Healthy 40-wk-old male C57BL/6 mice (controls) and severely obese leptin-deficient mice (B6.V-Lep^ob/J; Charles River, Sulzfeld Germany; obese) were used. Body weight of obese mice was 58 ± 4 g compared with 29 ± 1 g for control mice. Animals were held at the institutional animal facilities and received standard rodent chow and tap water ad libitum. Housing facilities and experimental protocols were approved by the local authorities for animal research (Kommission für Tierversuche des Kantons Zürich, Switzerland) and conform to the Guide for the Care and Use of Laboratory Animals published by the U.S. National Institutes of Health (NIH Publication No. 85-23, revised 1996).
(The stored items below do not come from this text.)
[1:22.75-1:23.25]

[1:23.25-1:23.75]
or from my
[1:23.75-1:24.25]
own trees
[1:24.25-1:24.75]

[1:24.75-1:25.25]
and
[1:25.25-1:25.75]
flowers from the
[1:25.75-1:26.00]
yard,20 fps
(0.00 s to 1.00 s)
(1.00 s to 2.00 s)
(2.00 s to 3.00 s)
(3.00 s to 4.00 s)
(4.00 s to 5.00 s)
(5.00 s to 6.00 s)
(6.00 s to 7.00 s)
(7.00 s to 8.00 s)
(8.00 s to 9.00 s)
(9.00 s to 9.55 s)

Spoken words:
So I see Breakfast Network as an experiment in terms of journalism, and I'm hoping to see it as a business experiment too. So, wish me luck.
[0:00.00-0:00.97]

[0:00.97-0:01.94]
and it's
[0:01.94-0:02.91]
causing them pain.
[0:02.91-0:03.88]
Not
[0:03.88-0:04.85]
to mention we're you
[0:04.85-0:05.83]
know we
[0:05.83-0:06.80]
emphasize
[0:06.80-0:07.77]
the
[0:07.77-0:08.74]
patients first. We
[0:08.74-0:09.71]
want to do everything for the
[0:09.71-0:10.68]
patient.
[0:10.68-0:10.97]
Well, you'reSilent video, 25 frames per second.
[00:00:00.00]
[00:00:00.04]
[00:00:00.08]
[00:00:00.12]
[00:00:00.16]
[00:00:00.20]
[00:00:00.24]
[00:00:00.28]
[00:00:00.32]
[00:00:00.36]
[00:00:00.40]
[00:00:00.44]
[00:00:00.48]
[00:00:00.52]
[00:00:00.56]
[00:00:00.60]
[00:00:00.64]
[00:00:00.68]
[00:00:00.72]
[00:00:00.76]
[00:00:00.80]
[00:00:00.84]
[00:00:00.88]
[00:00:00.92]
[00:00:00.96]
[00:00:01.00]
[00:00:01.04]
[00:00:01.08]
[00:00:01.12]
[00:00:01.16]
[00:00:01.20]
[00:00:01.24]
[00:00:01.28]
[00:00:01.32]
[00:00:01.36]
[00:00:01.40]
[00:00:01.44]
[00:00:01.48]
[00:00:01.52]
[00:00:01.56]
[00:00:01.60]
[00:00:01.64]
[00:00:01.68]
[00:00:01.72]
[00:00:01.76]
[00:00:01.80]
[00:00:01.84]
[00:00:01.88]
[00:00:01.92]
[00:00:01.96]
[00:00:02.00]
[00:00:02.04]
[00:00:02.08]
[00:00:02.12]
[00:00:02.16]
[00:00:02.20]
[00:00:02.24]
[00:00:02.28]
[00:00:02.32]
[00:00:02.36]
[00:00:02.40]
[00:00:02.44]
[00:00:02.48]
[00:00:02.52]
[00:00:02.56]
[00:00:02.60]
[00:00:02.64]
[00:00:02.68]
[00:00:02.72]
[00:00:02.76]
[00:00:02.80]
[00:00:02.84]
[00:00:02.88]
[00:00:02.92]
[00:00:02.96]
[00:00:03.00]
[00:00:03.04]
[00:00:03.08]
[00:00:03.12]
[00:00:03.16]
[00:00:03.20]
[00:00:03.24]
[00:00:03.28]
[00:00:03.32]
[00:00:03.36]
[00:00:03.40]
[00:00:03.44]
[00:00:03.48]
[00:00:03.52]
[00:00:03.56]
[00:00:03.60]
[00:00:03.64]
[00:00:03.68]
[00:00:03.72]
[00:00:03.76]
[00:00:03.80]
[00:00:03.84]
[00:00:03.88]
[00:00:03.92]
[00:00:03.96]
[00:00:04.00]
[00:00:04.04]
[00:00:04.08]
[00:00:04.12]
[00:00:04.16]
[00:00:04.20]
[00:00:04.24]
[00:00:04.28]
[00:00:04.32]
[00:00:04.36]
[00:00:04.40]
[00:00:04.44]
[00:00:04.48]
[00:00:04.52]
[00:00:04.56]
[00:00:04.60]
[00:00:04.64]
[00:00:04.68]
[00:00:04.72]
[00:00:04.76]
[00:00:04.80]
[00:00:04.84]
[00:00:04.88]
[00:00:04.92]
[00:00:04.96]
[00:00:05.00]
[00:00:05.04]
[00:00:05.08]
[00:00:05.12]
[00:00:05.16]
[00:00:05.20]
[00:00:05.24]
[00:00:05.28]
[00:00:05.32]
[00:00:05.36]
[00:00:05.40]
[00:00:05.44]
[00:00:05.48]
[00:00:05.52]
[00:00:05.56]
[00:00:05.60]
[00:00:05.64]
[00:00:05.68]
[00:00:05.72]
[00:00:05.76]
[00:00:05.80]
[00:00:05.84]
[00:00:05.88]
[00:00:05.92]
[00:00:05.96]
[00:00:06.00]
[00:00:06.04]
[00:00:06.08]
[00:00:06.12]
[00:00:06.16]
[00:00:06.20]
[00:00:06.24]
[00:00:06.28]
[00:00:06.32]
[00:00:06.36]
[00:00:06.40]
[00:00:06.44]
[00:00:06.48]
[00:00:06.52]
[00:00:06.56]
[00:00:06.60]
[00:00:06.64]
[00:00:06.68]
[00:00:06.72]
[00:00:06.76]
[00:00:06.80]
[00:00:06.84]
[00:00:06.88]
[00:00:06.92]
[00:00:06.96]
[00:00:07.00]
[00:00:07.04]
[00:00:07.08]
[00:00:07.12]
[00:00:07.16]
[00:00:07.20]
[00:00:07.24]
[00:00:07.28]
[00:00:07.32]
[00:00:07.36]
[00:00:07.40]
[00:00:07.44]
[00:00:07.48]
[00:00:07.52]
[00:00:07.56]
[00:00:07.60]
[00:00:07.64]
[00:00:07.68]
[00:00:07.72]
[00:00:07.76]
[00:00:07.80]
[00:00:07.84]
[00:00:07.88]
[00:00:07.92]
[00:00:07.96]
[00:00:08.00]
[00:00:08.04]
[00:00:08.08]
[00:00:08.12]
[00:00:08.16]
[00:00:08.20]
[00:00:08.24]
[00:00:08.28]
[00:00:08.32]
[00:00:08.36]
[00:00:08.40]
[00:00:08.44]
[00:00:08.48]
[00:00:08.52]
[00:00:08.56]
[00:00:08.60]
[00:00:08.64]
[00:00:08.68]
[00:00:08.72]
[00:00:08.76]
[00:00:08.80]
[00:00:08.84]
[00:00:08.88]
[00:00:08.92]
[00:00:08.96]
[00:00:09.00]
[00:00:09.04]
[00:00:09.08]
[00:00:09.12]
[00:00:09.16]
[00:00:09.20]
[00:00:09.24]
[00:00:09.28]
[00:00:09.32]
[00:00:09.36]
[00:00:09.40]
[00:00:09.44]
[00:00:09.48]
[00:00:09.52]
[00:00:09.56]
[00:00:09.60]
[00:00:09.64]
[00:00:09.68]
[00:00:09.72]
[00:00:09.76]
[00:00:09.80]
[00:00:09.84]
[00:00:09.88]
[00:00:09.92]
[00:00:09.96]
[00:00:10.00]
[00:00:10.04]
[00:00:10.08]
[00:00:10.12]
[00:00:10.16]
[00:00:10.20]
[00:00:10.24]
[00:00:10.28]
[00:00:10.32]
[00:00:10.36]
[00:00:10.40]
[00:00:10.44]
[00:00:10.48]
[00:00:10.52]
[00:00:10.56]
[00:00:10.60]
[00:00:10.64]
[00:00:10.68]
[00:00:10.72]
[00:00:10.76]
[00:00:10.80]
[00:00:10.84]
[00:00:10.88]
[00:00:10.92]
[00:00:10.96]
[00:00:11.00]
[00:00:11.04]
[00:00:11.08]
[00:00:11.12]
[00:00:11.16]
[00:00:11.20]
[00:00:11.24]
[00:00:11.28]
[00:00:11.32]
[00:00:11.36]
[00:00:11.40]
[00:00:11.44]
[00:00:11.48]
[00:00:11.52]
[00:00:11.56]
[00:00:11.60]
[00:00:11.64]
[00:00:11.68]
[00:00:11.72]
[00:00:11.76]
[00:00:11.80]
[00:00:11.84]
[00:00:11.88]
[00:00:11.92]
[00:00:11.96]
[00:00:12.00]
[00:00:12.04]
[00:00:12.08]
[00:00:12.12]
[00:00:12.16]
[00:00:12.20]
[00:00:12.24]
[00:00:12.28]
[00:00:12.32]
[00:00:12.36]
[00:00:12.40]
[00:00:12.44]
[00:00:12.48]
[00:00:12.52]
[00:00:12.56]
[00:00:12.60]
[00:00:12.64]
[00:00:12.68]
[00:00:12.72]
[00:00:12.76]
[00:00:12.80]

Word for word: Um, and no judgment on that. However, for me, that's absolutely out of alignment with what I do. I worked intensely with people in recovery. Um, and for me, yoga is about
Mice were anesthetized (xylazine: 100 mg/kg body wt; ketamine: 23 mg/kg body wt; and acepromazine: 3.0 mg/kg body wt ip), and exsanguinated via cardiac puncture.

Measurement of Vascular Hydroxyl Radical Formation

To quantify OH generation in very small specimens of living vascular tissue ex vivo, we established a method using terephthalic acid (TPA), a specific probe for OH detection, slightly modified from published in vitro protocols (3, 42). Hydroxylation of TPA yields a stable and highly specific isomer (2-hydroxyl terephthalic acid, TPA-OH) (42) that is not formed by reaction with either superoxide or hydroperoxides (3). The sensitivity and specificity of TPA to detect OH are comparable to that of the spin trap 5,5 dimethyl-1-pyrroline N-oxide (27), as detected by electron spin resonance technique (see also supplemental information, which may be found online at the American Journal of Physiology—Regulatory, Integrative and Comparative Physiology website). Vascular OH generation was measured in aortic rings, which were left unconstricted and placed in gassed Krebs solution (95% O₂, 5% CO_2, 37°C, pH 7.4) for 4 h containing 2.5 mM TPA in the absence (basal OH formation) or in the presence of 10^–6 mol/l ET-1 (ET-1-stimulated OH formation). TPA-OH was quantified fluorometrically (excitation: 326 nm, emission: 432 nm) using a microplate reader (SpectraMax M2) (42). Hydroxyl radical formation was calculated as relative light units per milligram of protein after subtraction of background fluorescence. Protein was extracted from vascular tissue in a RIPA buffer containing orthovanadate, PMSF, and complete mini protease inhibitor (Roche, Rotkreuz, Switzerland) using a cell shredder (Qiagen, Hombrechtikon, Switzerland) and incubated for 30 min at 4°C. Insoluble material was separated by centrifugation and protein content of the soluble fraction was quantified using Bio-Rad Protein Assay solution (Bio-Rad, Reinach, Switzerland), according to the manufacturer's instructions.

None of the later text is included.